About this exercise | Give all of the data below again exactly, and drop the images.

Stored data |

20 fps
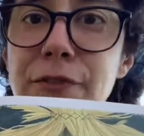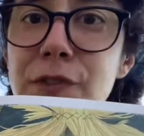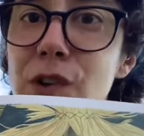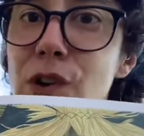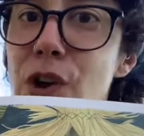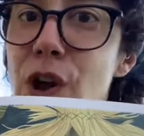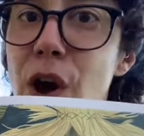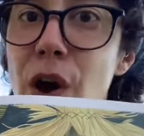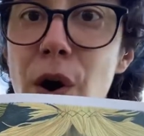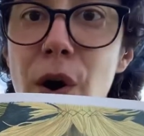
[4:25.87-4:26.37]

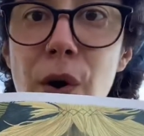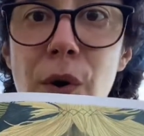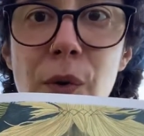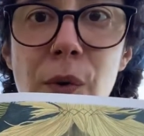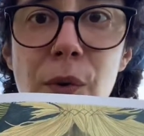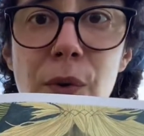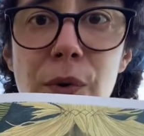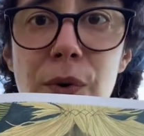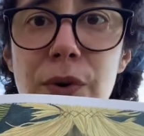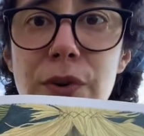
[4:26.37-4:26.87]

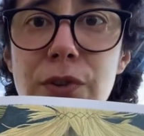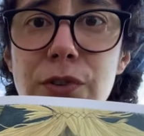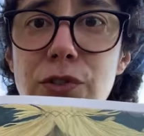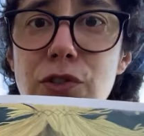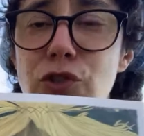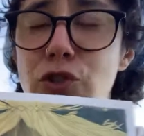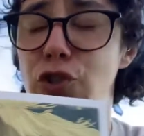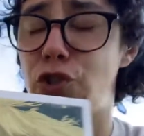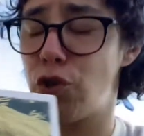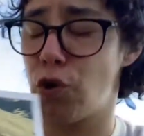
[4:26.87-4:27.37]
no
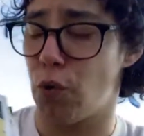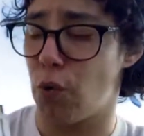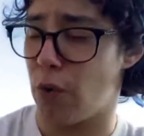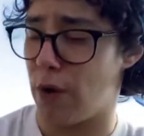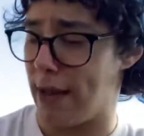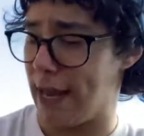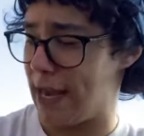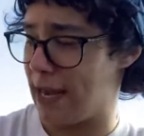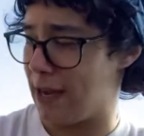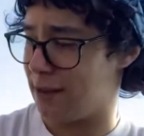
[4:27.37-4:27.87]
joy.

Solution below |
20 fps
[4:25.87-4:26.37]

[4:26.37-4:26.87]

[4:26.87-4:27.37]
no
[4:27.37-4:27.87]
joy.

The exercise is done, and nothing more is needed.